Viena, 8 Jun 2016 (AFP) - A extrema-direita austríaca pediu nesta quarta-feira à justiça a anulação do resultado das eleições presidenciais, alegando "enormes irregularidades", duas semanas depois da derrota por pequena margem.

"Não somos maus perdedores. São fundamentos da democracia e do Estado de direito", justificou Heinz-Christian Strache, líder del Partido da Liberdade (FPÖ), cujo candidato poderia ter sido o primeiro chefe de Estado de extrema-direita da União Europeia.

Strache acredita que o resultado do segundo turno de 22 de maio deve ser reconsiderado por motivos de "enormes irregularidades" e "falhas", que o partido enviou a um grupo de juristas para comprovação e análise.

O Tribunal Constitucional recebeu nesta quarta-feira, último dia do prazo legal para impugnar os resultados da votação, um recurso de 150 páginas.

A corte tem quatro semanas para validar ou invalidar a votação, enquanto o candidato vencedor, o ecologista Alexander Van der Bellen, deve assumir o cargo em 8 de julho.

O candidato do FPÖ, Norbert Hofer, de 45 anos e considerado o rosto simpático do partido de ultradireita, recebeu 49,7% dos votos, contra 50,3% de Van der Bellen, ex-líder do Partido Verde austríaco que disputou a eleição como candidato independente.

"Sem estas irregularidades e estas falhas, (Norbert) Hofer poderia ter se tornado presidente", afirmou Strache.

A eleição foi decidida pelos votos enviados por correio, apurados um dia depois da eleição, em 23 de maio. Líder na apuração de domingo, Hofer perdeu por 30.863 votos, de acordo com a contagem oficial divulgada em 1º de junho.

O voto por correspondência, aberto a todos os cidadãos austríacos e que representou 16,7% dos sufrágios no segundo turno, é tradicionalmente pouco favorável à extrema-direita na Áustria.

O FPÖ recorre, em particular, contra as modalidades de apuração deste voto, ao alegar que em algumas circunscrições os boletins postais foram abertos muito cedo.

Após a derrota apertada, o FPÖ pediu a seus simpatizantes que moderassem as declarações, depois que alguns deles mencionaram uma suposta manipulação da contagem e pediam ações violentas contra Van der Bellen, de quem publicaram o endereço na página do Facebook do líder do FPÖ.
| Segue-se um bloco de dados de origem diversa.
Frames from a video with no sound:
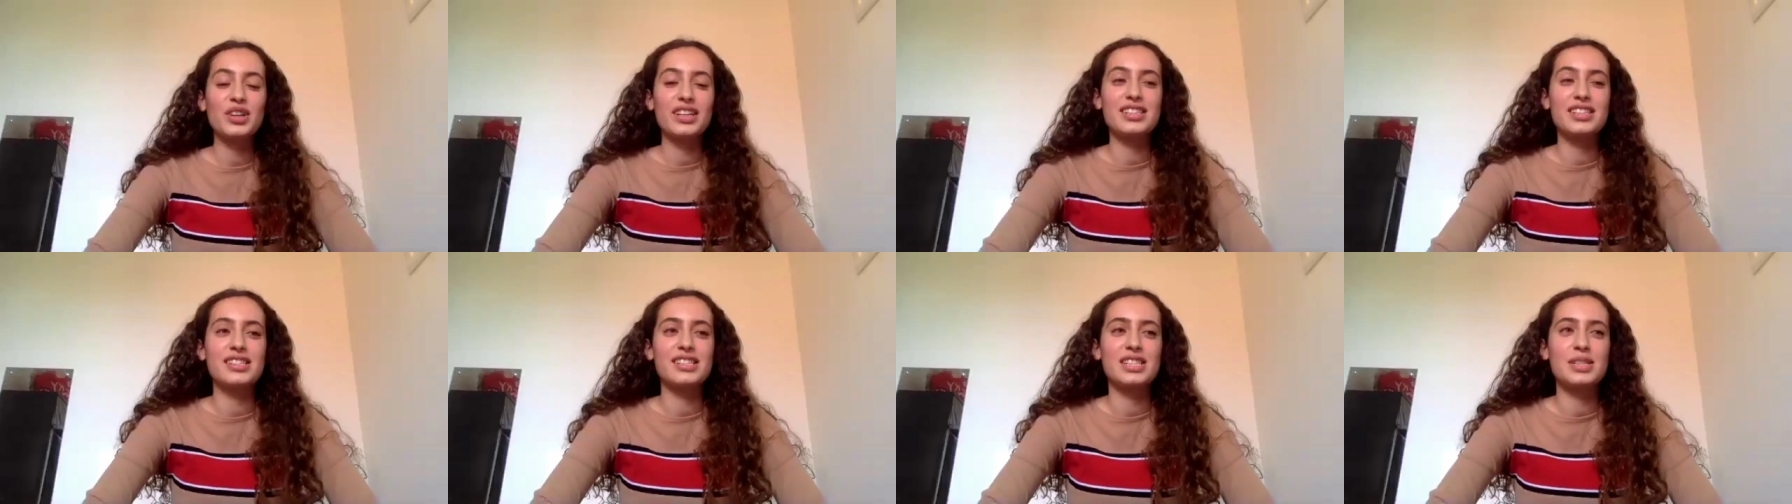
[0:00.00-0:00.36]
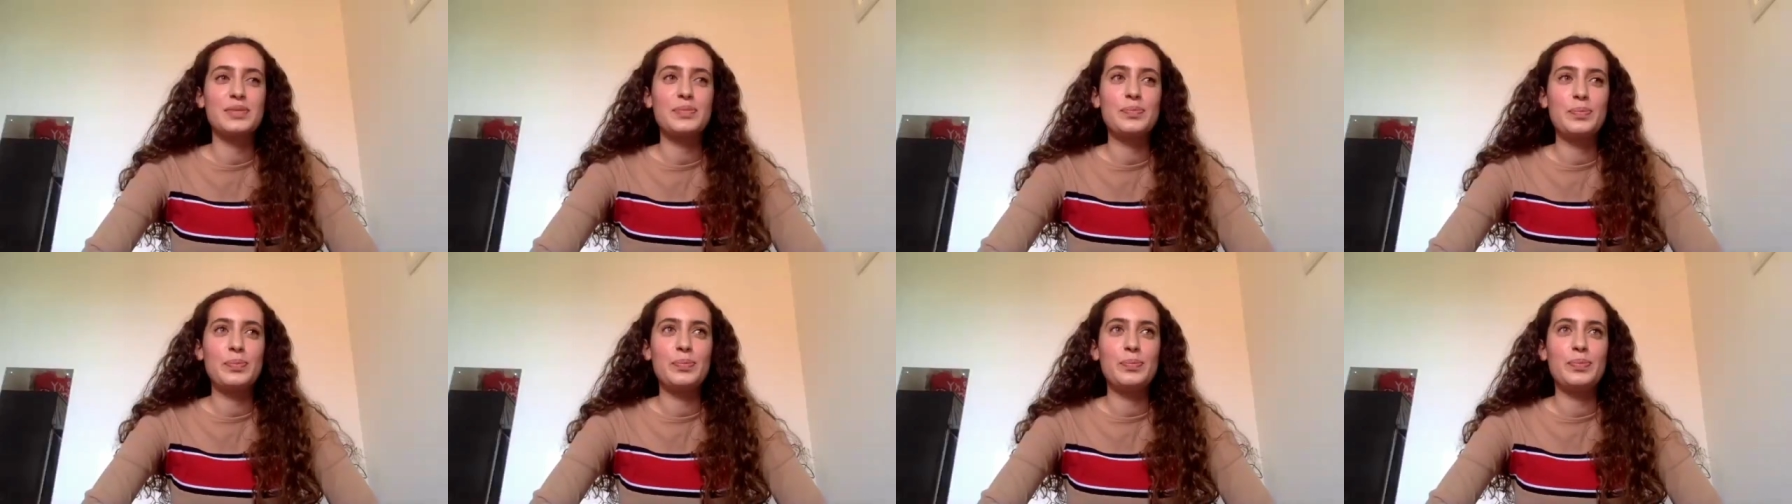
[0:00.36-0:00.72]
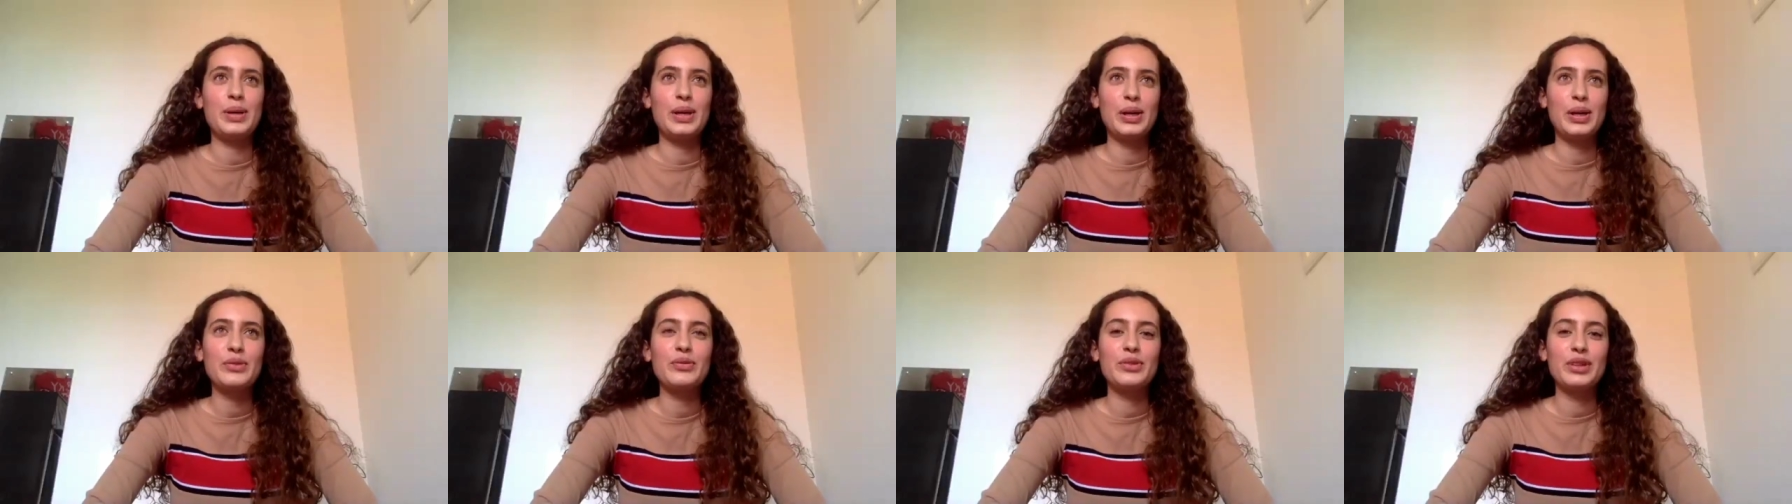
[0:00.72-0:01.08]
is is
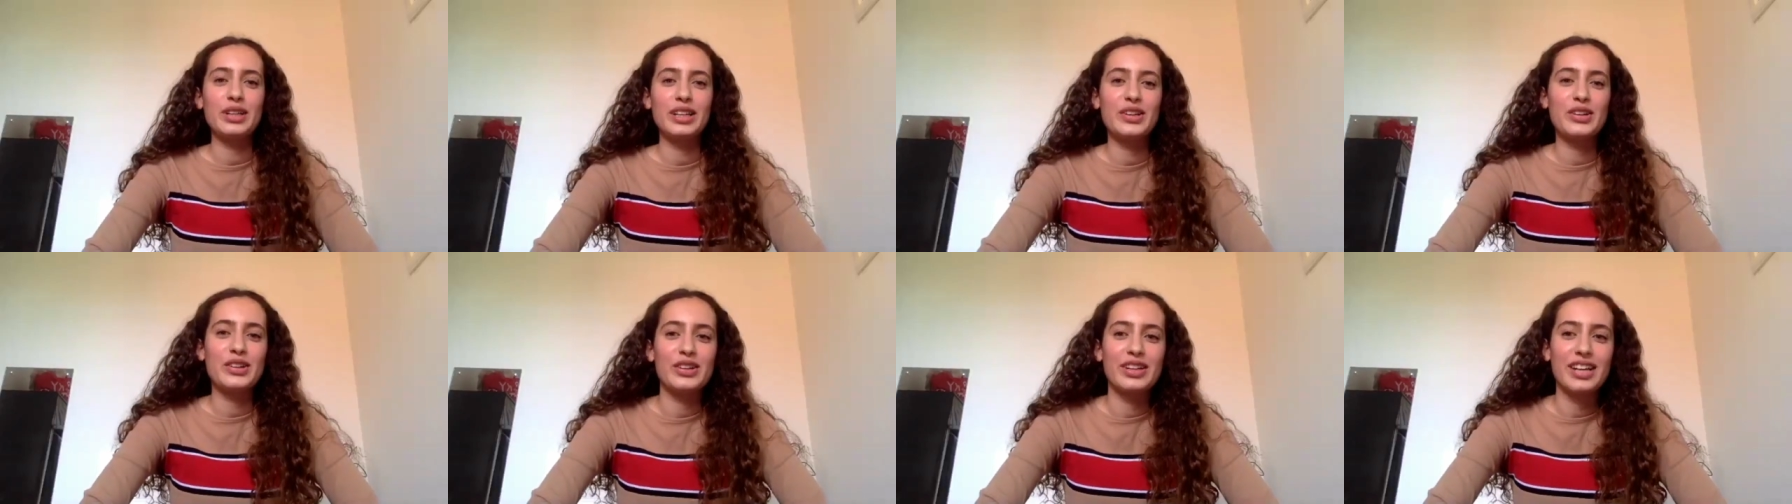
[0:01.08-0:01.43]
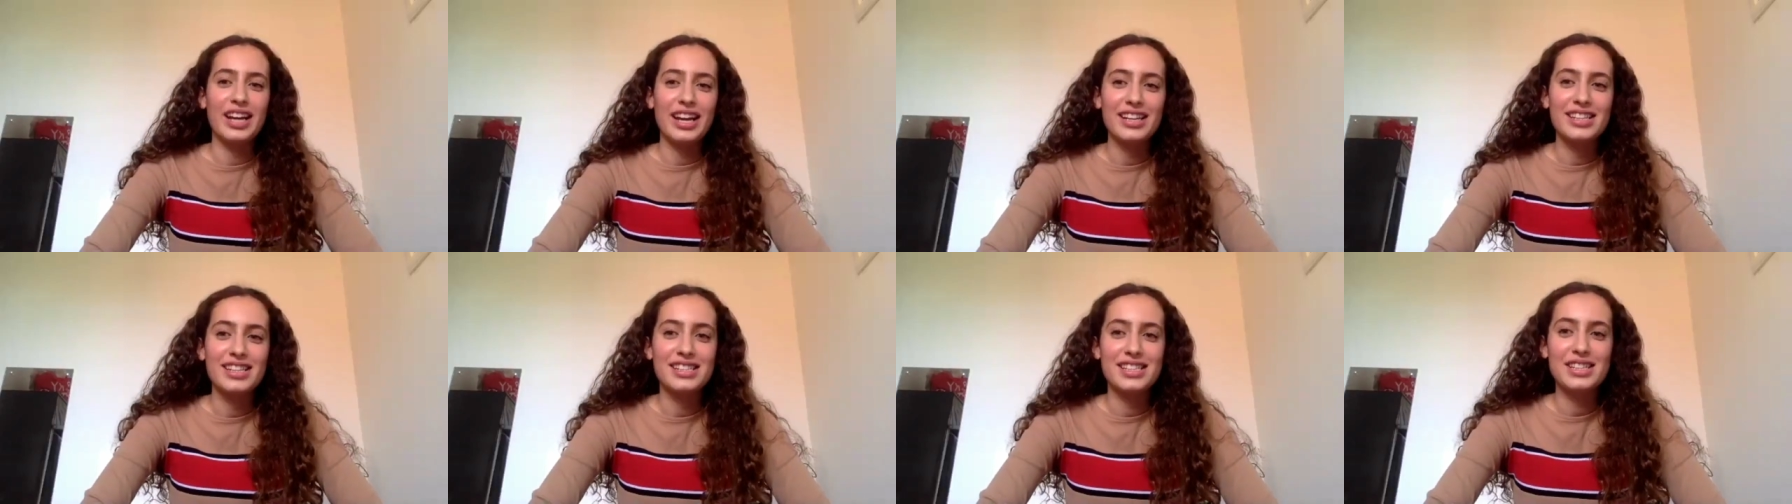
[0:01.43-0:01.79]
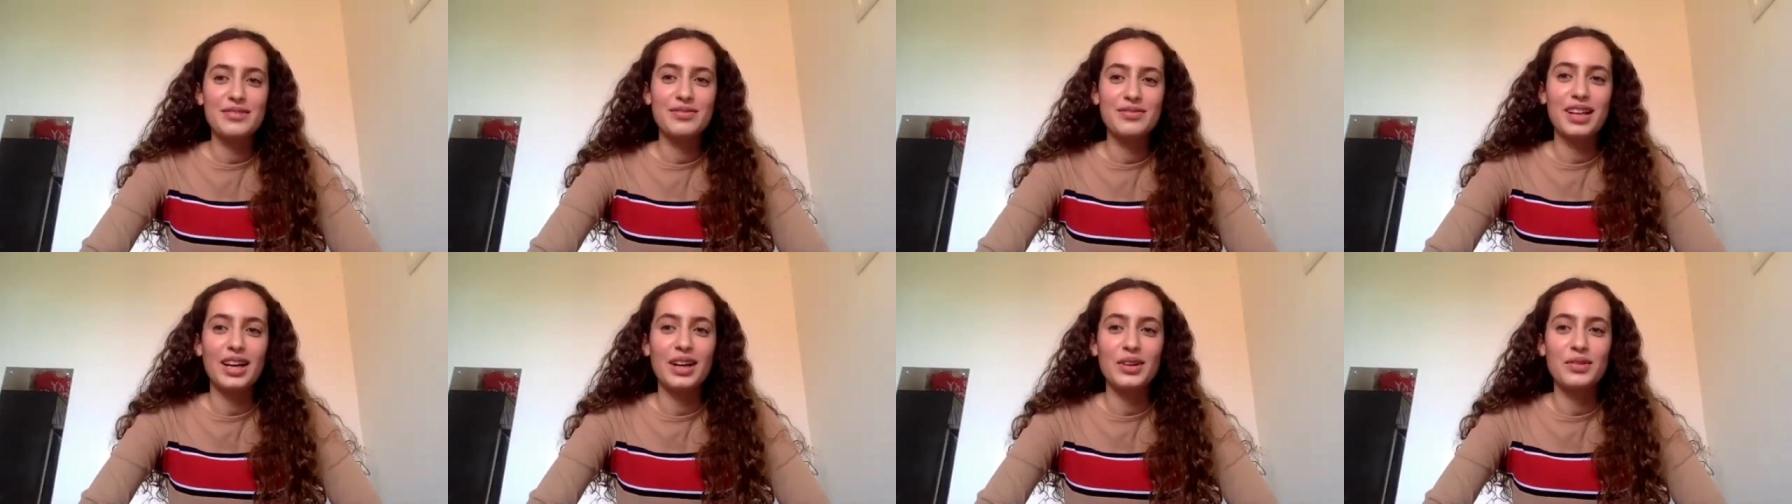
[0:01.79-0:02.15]
being really
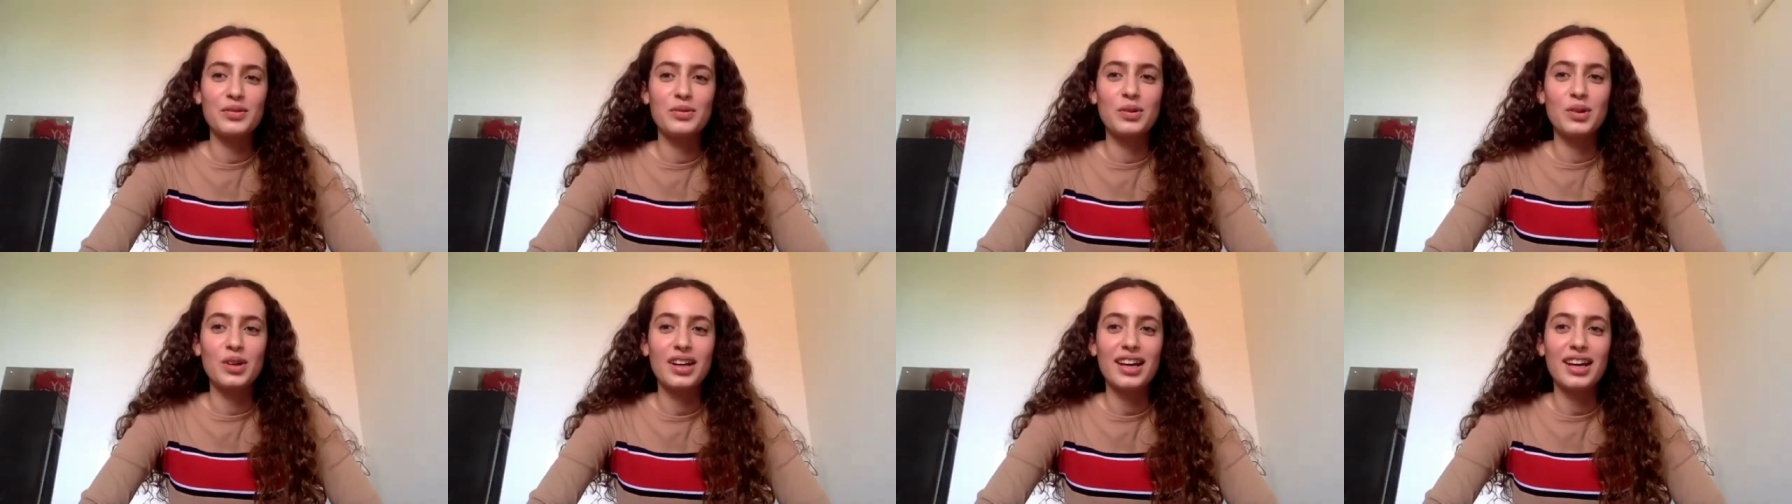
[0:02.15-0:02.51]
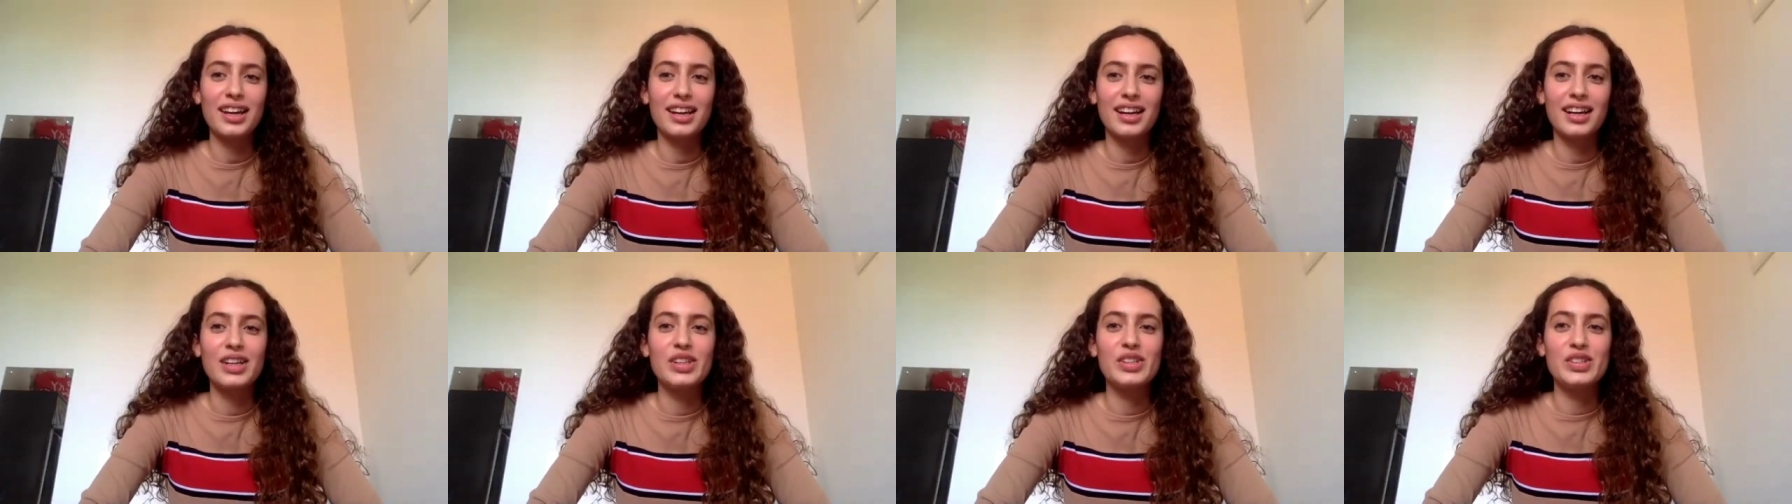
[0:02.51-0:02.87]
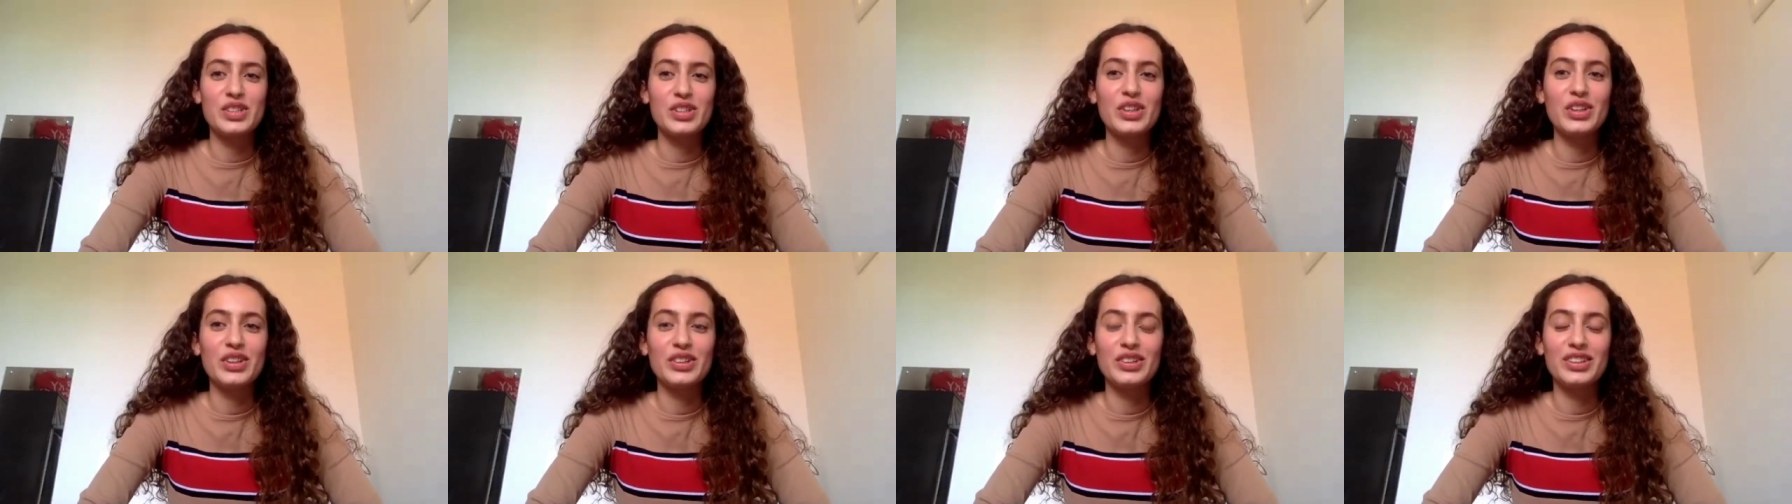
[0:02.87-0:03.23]
creative like what can i do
De acordo com a imprensa, a polícia reforçou a segurança de Van der Bellen depois dos comentários.

O FPÖ é um dos partidos de extrema-direita de maior força eleitoral na Europa.
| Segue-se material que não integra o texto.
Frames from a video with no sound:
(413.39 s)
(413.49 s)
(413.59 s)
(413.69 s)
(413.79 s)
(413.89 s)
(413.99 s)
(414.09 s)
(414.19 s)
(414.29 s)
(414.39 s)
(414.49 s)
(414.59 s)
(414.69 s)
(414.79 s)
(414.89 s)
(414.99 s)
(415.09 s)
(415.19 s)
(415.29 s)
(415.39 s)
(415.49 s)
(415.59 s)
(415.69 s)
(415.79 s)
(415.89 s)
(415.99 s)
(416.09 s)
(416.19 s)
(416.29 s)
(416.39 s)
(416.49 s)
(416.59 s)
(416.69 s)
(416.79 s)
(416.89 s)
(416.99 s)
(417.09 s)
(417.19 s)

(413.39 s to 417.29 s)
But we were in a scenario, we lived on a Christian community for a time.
Com apenas 21,3% dos votos no primeiro turno, muito atrás de Norbert Hofer que obteve 35%, Van der Bellen, de 72 anos, conseguiu superar o rival no segundo turno graças ao elevado índice de participação e aos votos de eleitores dos partidos que estão no poder, cujos candidatos foram derrotados na primeira etapa do pleito.
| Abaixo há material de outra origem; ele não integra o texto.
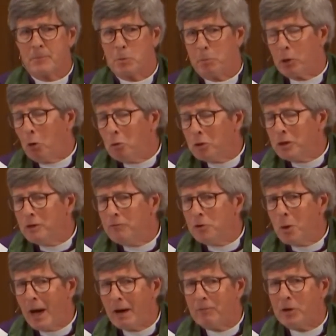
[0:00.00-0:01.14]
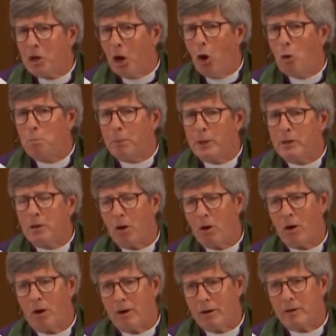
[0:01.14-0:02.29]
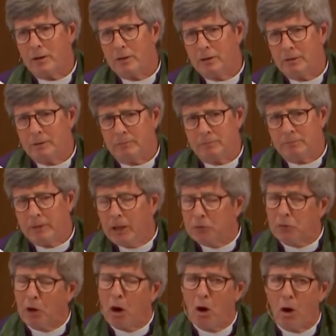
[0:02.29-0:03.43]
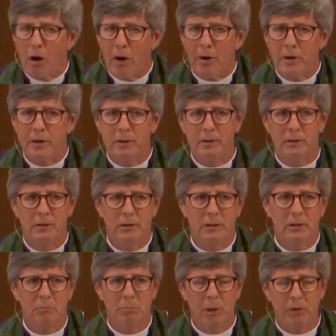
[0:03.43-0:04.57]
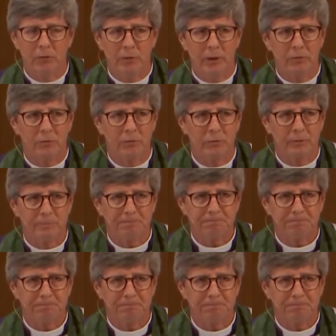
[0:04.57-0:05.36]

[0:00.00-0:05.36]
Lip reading: But only if you have an open heart. It's a heart business.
O FPÖ, que aparece bem nas pesquisas para as eleições legislativas, espera obter o cargo de chanceler, centro executivo do poder, na votação prevista para 2018 no mais tardar.

Em caso de invalidação total ou parcial da votação, Van der Bellen não poderá tomar posse do cargo e o governo interino seria comandado de modo coletivo pelo presidente e os dois vice-presidentes do Conselho Nacional, a Câmara Baixa do Parlamento.